Australians deserve answers. We rely on the Bureau of Metrology to be a trusted source of data and forecasts, yet time and time again there are too many examples of where the BOM does not give enough consideration to transparency and accuracy.
The IPA’s Jennifer Marohasy told Sky News Australia of her years’ long attempt to get accurate data from the BOM.
Rowan Dean:
I want to chat now to Jennifer Marohasy. With climate concerns at an all-time high and the rush towards renewables quickening. There’s this keen public interest in daily temperatures because we hear all the time about global warming.

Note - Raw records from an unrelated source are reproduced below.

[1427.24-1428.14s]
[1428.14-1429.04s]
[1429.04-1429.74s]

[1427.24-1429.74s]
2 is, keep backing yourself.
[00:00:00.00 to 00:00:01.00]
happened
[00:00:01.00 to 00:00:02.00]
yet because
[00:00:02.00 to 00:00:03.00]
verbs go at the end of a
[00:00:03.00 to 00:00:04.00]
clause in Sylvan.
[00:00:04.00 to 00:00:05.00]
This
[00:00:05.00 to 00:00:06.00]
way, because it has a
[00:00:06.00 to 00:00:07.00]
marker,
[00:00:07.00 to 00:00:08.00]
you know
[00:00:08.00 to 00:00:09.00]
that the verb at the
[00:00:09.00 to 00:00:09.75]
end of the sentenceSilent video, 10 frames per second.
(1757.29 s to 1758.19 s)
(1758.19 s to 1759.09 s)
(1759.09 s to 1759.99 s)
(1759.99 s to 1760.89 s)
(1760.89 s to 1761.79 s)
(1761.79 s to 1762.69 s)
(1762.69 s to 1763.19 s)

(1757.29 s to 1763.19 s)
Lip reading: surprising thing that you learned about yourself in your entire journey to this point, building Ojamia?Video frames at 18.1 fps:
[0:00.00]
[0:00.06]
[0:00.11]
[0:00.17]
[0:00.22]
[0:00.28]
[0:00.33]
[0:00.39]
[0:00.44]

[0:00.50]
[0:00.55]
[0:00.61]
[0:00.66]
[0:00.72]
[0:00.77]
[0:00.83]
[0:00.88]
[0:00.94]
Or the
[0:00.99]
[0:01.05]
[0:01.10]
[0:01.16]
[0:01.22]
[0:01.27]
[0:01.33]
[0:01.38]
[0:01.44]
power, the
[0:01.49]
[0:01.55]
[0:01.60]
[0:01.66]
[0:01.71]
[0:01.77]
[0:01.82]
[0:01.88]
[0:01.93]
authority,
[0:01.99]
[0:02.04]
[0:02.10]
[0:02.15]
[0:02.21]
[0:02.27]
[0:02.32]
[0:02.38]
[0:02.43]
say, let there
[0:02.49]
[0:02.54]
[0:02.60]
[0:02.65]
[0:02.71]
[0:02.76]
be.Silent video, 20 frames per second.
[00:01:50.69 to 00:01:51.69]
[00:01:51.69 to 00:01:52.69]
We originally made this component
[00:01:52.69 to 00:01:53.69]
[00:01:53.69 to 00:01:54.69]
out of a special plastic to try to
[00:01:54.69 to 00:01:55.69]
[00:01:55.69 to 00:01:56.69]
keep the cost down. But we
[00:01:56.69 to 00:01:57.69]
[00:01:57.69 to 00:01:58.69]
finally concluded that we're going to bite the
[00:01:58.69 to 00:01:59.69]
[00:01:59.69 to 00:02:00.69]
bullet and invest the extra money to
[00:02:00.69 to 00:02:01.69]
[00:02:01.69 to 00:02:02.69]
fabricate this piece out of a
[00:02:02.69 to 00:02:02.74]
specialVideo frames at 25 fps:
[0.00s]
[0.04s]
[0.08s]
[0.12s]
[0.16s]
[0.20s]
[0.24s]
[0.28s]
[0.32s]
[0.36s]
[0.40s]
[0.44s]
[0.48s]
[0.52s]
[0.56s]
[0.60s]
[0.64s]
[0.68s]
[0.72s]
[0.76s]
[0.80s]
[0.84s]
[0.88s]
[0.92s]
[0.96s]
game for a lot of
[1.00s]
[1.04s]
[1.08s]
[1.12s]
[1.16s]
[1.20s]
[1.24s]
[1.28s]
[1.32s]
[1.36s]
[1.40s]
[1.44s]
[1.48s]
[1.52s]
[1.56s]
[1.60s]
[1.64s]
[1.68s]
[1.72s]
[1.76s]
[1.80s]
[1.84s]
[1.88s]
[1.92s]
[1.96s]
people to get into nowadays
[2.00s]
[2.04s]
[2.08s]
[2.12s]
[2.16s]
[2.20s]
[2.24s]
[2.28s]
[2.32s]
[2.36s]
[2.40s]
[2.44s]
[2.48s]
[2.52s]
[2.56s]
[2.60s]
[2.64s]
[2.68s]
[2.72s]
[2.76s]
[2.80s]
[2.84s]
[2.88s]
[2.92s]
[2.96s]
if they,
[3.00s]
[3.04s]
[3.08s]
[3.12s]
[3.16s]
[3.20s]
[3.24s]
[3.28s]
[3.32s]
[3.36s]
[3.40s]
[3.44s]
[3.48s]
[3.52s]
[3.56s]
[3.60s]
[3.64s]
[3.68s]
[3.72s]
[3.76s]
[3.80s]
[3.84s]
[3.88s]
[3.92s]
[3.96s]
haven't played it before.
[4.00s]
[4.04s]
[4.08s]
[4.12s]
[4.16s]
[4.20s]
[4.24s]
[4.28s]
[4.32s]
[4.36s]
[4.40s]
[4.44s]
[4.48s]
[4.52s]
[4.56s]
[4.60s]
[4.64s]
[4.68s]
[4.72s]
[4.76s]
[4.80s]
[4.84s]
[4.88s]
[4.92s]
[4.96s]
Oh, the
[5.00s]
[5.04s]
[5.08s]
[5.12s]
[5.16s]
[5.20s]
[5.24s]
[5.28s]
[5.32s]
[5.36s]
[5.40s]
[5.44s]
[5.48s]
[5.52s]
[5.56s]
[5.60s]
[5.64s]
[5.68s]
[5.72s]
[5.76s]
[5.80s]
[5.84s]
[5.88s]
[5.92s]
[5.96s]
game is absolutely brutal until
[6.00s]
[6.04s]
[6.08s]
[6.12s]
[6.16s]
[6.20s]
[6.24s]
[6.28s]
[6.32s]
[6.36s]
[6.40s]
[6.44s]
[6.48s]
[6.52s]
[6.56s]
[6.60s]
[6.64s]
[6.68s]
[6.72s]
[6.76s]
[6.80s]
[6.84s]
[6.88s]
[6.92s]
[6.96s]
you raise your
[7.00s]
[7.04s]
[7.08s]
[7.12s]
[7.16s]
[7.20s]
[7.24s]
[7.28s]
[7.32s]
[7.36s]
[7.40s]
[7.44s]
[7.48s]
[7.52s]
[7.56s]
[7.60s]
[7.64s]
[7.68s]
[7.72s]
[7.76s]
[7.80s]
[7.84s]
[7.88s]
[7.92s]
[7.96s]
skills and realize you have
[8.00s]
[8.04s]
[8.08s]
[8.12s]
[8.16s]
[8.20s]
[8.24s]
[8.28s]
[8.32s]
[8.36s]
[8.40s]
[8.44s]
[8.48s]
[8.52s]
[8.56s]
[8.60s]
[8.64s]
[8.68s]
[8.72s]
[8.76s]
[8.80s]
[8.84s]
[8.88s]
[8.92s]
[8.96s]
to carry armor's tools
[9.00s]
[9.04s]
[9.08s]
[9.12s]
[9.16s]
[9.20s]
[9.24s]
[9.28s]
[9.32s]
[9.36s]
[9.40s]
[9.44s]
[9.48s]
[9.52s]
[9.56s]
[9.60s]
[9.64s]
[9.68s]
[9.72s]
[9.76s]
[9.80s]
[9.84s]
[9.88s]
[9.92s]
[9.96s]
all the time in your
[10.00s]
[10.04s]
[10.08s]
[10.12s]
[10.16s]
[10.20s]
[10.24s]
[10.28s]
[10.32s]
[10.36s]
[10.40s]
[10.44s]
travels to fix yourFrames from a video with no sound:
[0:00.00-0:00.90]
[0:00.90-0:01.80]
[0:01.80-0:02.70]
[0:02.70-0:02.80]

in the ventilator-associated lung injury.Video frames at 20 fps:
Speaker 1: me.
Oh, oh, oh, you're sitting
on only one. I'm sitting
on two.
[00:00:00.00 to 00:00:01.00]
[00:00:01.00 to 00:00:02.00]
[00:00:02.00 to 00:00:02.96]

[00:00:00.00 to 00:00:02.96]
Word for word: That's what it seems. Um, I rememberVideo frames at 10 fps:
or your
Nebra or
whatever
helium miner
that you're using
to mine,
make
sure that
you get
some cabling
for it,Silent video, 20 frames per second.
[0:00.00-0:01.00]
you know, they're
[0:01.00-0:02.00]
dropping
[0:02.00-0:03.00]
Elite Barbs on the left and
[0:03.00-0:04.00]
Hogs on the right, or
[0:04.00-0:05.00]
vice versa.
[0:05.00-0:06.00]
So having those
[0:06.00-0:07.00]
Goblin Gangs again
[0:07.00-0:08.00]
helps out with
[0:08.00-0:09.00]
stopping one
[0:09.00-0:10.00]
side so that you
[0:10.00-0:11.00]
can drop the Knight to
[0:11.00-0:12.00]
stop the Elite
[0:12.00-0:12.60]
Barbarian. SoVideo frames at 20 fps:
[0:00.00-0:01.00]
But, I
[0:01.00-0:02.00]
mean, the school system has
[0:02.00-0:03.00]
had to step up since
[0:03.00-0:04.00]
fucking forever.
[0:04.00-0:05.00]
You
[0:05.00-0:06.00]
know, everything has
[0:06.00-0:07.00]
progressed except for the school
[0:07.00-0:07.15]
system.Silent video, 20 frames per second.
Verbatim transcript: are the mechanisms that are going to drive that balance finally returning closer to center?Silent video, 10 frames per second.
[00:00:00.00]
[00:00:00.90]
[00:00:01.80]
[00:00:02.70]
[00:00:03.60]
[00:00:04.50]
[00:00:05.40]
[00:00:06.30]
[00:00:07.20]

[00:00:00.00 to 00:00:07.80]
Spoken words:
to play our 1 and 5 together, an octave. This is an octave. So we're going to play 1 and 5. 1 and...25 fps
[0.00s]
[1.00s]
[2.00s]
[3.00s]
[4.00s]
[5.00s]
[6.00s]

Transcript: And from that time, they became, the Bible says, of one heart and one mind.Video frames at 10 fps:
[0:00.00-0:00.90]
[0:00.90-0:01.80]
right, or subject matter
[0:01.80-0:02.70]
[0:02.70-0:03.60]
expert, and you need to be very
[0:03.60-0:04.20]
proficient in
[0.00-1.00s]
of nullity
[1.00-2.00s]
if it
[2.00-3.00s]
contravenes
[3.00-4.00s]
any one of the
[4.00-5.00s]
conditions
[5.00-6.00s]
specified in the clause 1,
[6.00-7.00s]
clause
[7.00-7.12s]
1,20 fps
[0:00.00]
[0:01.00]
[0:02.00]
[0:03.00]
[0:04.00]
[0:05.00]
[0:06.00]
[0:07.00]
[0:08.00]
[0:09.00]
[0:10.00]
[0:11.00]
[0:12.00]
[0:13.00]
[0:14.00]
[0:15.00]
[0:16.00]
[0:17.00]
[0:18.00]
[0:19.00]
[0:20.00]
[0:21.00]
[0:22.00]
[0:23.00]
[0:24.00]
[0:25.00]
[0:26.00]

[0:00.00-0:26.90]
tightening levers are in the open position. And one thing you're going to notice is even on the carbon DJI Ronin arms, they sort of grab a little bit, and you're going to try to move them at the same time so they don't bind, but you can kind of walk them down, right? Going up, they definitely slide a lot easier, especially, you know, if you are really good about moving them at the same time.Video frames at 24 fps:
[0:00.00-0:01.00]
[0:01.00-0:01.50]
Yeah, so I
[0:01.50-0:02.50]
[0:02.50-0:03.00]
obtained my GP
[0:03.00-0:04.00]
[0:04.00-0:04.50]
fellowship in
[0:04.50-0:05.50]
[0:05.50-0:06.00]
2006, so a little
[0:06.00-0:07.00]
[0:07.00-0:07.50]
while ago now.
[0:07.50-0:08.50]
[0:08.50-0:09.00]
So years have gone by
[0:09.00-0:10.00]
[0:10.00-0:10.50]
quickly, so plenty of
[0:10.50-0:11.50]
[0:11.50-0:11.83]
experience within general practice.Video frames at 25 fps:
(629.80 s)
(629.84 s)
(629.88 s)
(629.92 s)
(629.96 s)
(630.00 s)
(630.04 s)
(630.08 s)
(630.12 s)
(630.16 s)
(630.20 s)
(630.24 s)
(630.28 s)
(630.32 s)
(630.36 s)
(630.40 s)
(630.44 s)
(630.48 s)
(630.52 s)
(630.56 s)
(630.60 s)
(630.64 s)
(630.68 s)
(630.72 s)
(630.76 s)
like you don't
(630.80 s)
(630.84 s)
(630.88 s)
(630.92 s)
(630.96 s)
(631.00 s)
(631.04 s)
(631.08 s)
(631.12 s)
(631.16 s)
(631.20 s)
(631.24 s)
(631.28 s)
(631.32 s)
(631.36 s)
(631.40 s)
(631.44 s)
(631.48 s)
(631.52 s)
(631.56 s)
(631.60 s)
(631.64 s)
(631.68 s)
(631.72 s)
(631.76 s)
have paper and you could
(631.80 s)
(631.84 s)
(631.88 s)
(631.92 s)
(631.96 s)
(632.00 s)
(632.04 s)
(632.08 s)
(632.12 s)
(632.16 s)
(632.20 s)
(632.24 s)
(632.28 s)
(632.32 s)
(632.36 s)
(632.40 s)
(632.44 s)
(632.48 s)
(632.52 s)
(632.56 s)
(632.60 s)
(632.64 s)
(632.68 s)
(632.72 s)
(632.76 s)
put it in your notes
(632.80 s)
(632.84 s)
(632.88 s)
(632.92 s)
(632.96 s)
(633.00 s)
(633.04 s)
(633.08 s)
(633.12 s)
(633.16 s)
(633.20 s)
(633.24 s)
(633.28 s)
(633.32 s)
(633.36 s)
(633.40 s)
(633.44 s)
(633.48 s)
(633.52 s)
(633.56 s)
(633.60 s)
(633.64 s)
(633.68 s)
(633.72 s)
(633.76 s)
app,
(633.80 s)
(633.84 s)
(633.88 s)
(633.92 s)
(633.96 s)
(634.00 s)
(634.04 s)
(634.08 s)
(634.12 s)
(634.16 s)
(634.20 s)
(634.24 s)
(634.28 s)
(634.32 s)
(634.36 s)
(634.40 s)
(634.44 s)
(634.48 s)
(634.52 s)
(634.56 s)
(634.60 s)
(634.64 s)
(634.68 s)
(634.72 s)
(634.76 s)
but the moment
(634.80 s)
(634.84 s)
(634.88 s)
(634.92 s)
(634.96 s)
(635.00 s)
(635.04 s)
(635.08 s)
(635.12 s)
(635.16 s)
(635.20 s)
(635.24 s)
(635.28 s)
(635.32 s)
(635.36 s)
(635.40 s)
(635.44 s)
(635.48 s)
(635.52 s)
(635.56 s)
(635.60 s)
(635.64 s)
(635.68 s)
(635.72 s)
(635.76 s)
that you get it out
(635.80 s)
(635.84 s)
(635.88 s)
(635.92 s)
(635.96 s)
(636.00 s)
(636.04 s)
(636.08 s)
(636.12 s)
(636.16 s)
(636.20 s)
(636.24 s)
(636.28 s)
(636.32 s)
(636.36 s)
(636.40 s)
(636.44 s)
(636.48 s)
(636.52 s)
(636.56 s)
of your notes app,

Now this is a really interesting story. You’ll have seen it in yesterday’s Weekend Australian. For many years, there’s been a Freedom of Information campaign that has blown the lid on how the Bureau of Meteorology actually record temperatures. That’s the Australian Bureau of Meteorology known as the BOM, or BOM. This month the Bureau released data, which showed a significant difference in the temperatures recorded on traditional mercury thermometers. This is a bit technical, but stick with us. And those recorded by their new, what are called resistance probes. Temperatures recorded by the probes were sometimes 0.7 degrees, I’m not on ice age watch yet, but we’ll do that later, 0.7 degrees warmer than temperatures recorded on a traditional thermometer.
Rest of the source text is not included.